[Stored records]
══════
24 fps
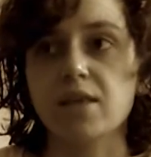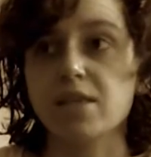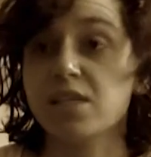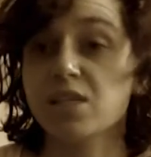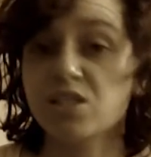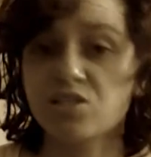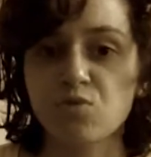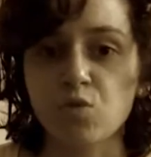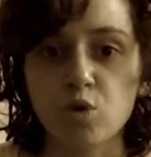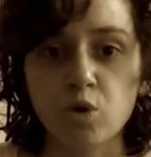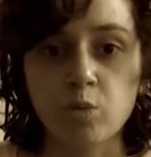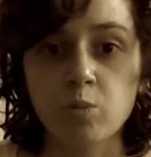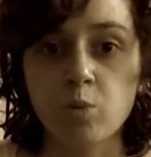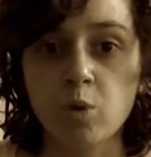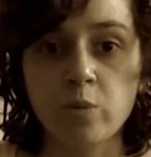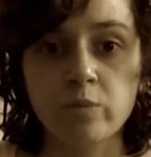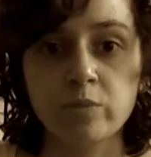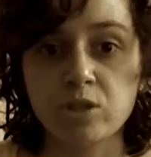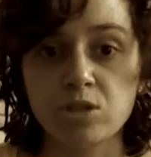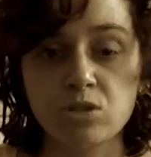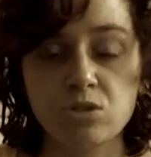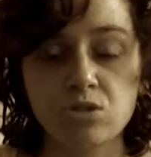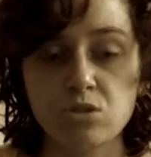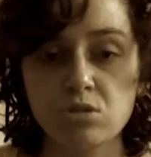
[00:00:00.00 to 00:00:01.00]
at least for a
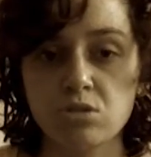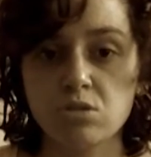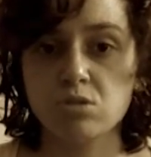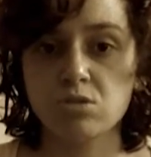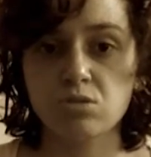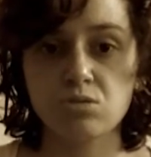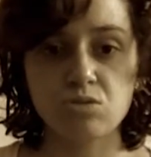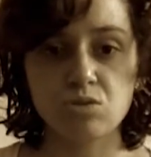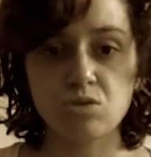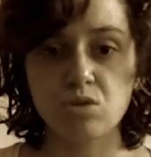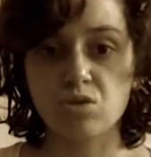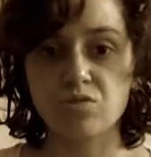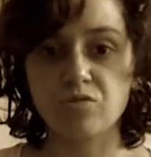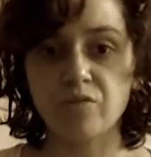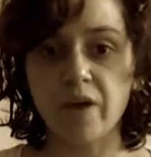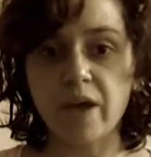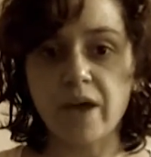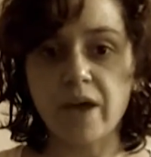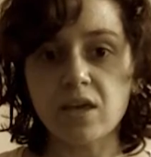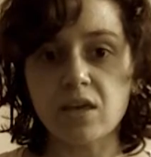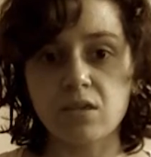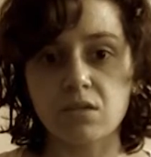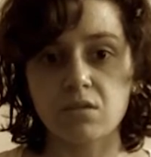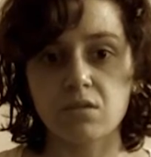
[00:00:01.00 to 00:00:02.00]
moment, you just lose your
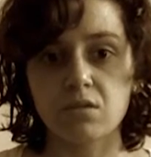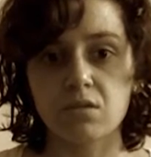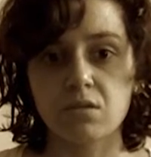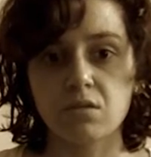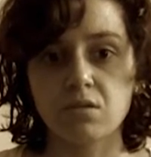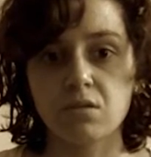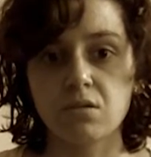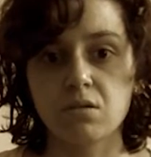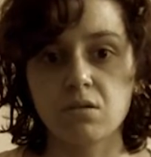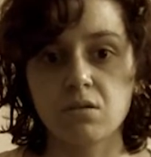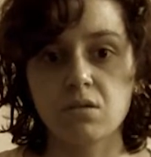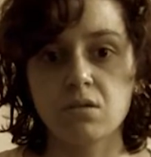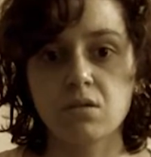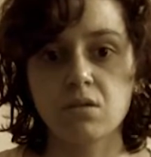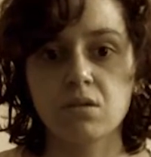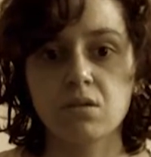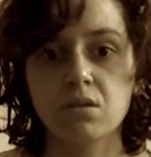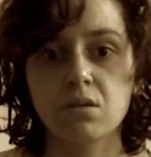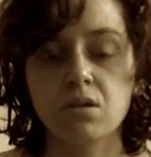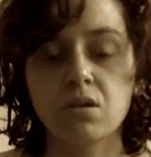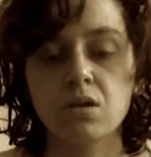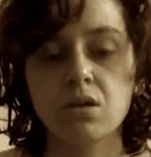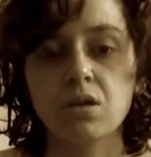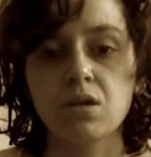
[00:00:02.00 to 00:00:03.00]
faith.
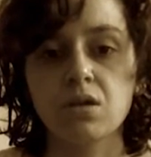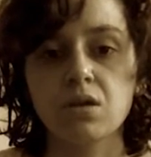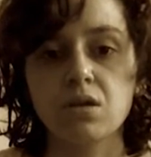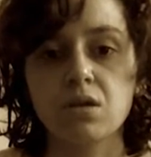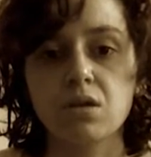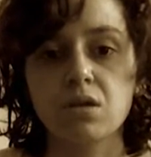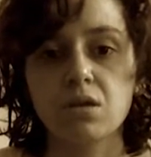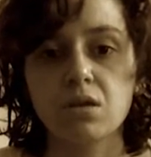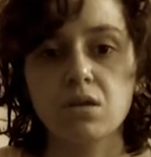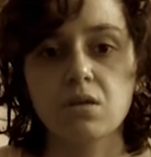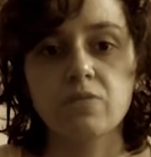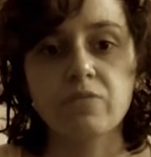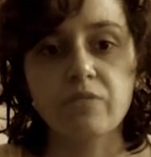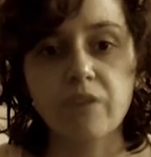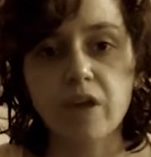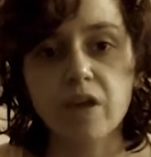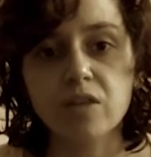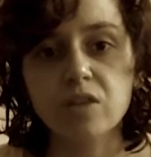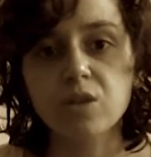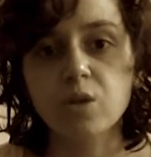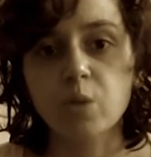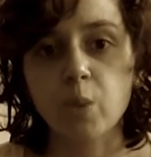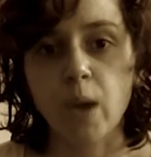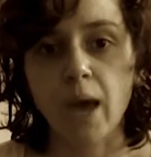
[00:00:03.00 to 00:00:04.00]

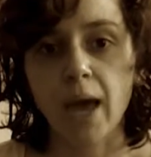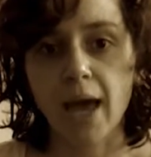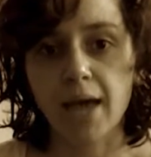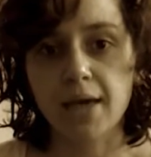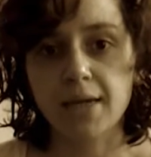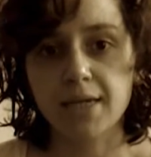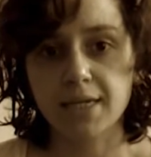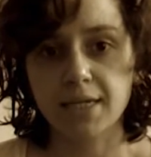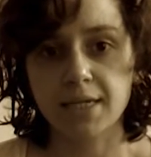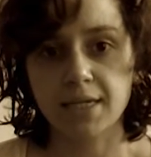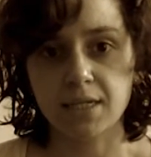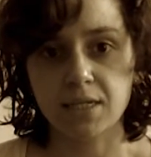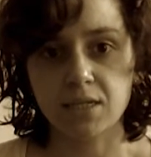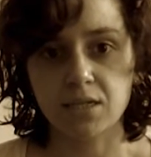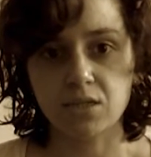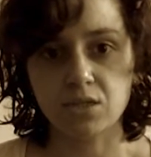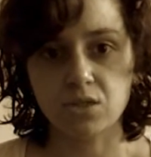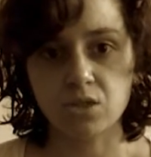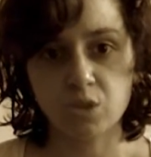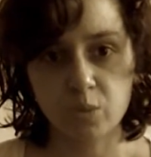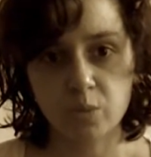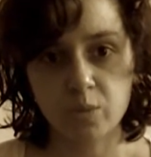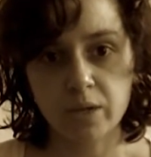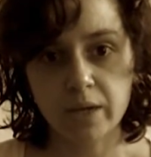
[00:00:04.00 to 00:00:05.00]
Faith you had in
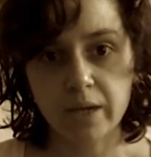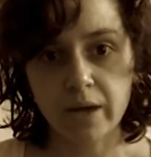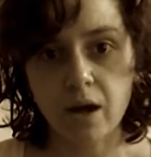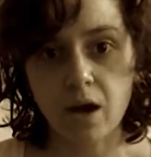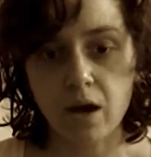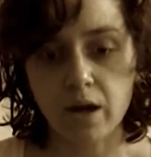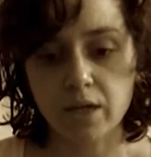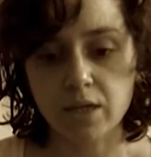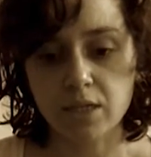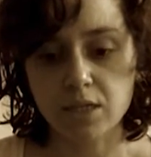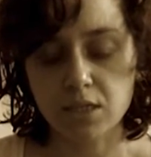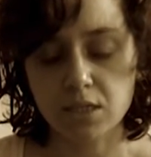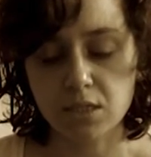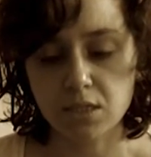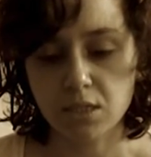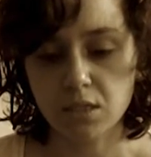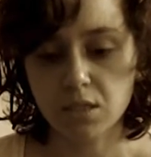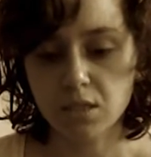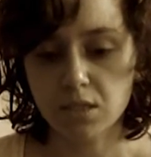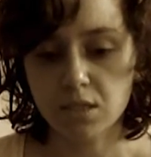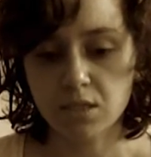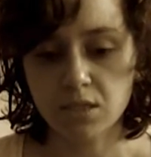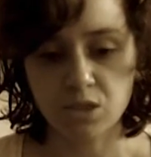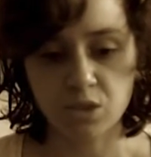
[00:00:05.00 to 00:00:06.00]
humankind,
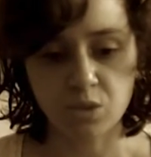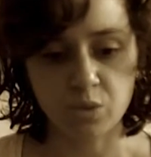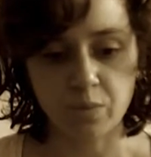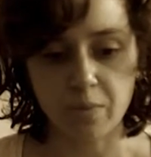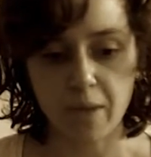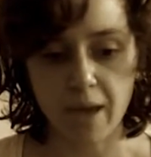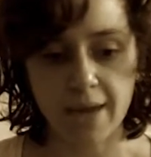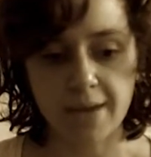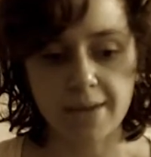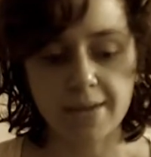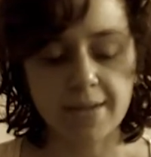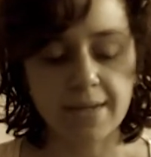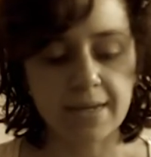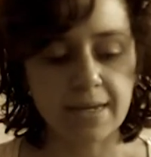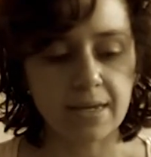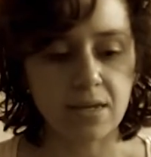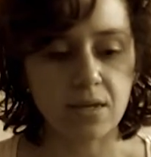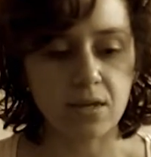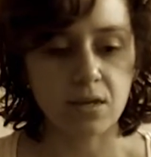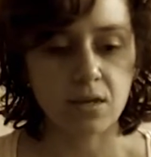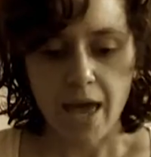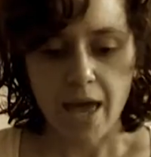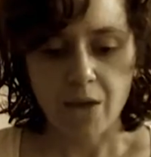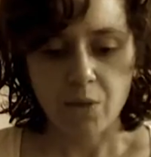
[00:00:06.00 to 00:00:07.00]
in
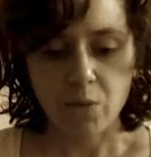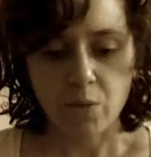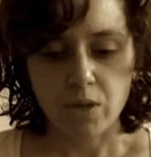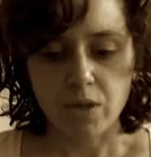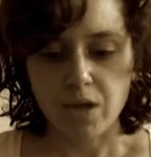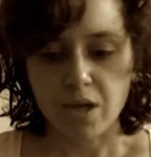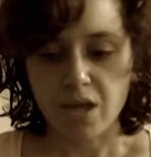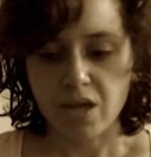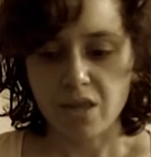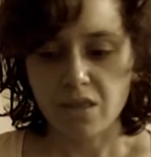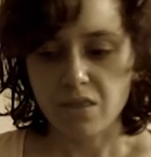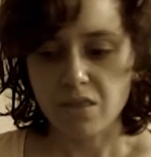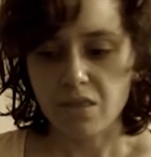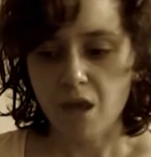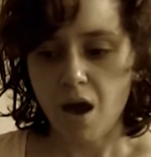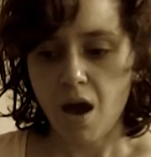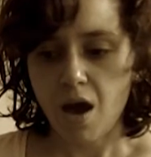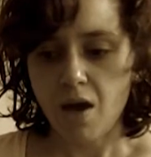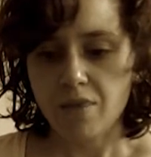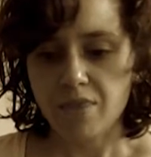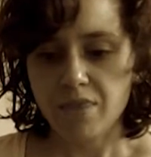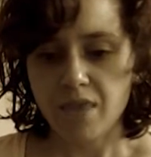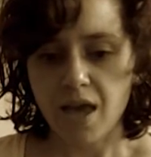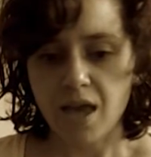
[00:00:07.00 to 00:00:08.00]
humanity. And when I
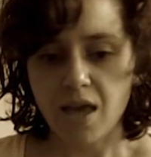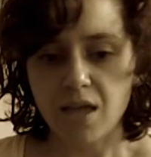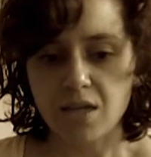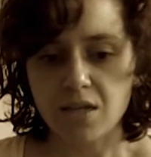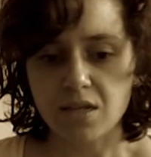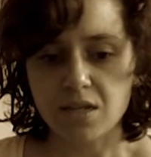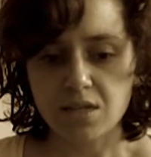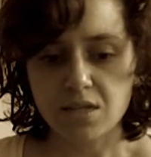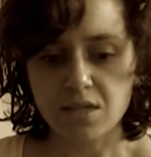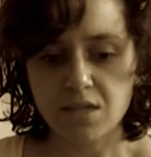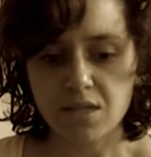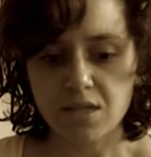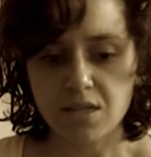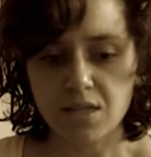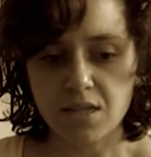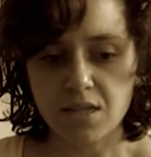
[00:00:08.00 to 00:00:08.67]
thought that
══════
**Task directions**
From the first line to the last, copy the records exactly and skip the pictures.

**Answer to the exercise**
24 fps
[00:00:00.00 to 00:00:01.00]
at least for a
[00:00:01.00 to 00:00:02.00]
moment, you just lose your
[00:00:02.00 to 00:00:03.00]
faith.
[00:00:03.00 to 00:00:04.00]

[00:00:04.00 to 00:00:05.00]
Faith you had in
[00:00:05.00 to 00:00:06.00]
humankind,
[00:00:06.00 to 00:00:07.00]
in
[00:00:07.00 to 00:00:08.00]
humanity. And when I
[00:00:08.00 to 00:00:08.67]
thought that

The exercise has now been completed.